It's a bird! It's a plane! It's a hospital!
Walking into a hospital, you typically know what to expect: a waiting room, doctors bustling around and sick people. But, what about when that hospital is on a plane? The Orbis Flying Eye Hospital is the world’s only fully U.S. accredited eye hospital that isn’t on the ground and I got the chance to check out their new MD-10 aircraft.
Not really knowing what to expect, I first realized I was stepping foot into a legit hospital when I was asked to put on those blue booties to cover your shoes while on the tarmac. From there it only got more fascinating.

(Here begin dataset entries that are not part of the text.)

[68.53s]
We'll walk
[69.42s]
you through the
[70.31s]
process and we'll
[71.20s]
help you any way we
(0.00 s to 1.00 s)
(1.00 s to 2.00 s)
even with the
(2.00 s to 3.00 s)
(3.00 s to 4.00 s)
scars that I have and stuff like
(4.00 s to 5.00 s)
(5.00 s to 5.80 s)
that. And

When I first walked in I saw what looked to be normal airplane seats. “This is our classroom,” Dr. Jonathan Lord, Orbis Global Medical Director, told me. “We not only perform operations here, but this is also a teaching hospital where we train local doctors how to safely perform the same procedures.”

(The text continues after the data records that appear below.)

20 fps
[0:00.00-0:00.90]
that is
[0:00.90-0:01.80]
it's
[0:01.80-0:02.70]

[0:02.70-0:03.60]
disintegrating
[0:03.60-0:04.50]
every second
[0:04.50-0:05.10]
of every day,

What looked like just normal airline seats, actually turned out to be a super high-tech classroom with a 3D TV and cameras so students can watch live operations, ask questions, and get real-life depth perception. “It’s better than some training facilities in the U.S.,” he added.
The operations they perform are ophthalmological in nature, many being pediatric. “Around 80 percent of conditions that cause blindness can be cured,” Lord revealed. “It’s just that many people don’t have access to proper care. We provide that care and train local biomedical staff, doctors, nurses, and more with our facilities on board.”
Strolling through the rest of the aircraft I spotted an examination room, administration area, IT/AV room, instrument sterilization area, pre- and post-op care chamber, patient changing rooms, an observation section, and a fully equipped operation room. “We have everything we need to perform about six to eight surgeries a day on the plane,” he noted.
And if the simple fact of having a flying hospital isn’t impressive enough, the logistics of getting it to Third World countries will shock you. Speaking with the Director of Aircraft Operations, his description was akin to that of prepping Air Force One. “It takes a lot of planning to safely get this plane to travel all over the world,” revealed Bruce Johnson. “We’ve had to deal with sudden weather changes, local restrictions, and working in places that don’t have a relationship with the United States. That means we’ll sometimes have to carry all of our own extra parts just in case.”
Luckily, everyone on board is incredibly passionate about this project. While there is a handful of full-time staff, many of the missions are completed with the help of volunteer doctors, nurses, and pilots from around the world. Their dedication is even evident when it comes simply understanding that undergoing eye surgery can be a confusing and scary time for children.
“OMEGA donated teddy bears for every patient and the staff will use them to explain what is about to happen, and gives comfort to the children before and after surgery,” said Lord. “It’s little touches like this that showcase the team’s commitment to this unique undertaking. This plane truly represents a marriage between aviation and medicine.”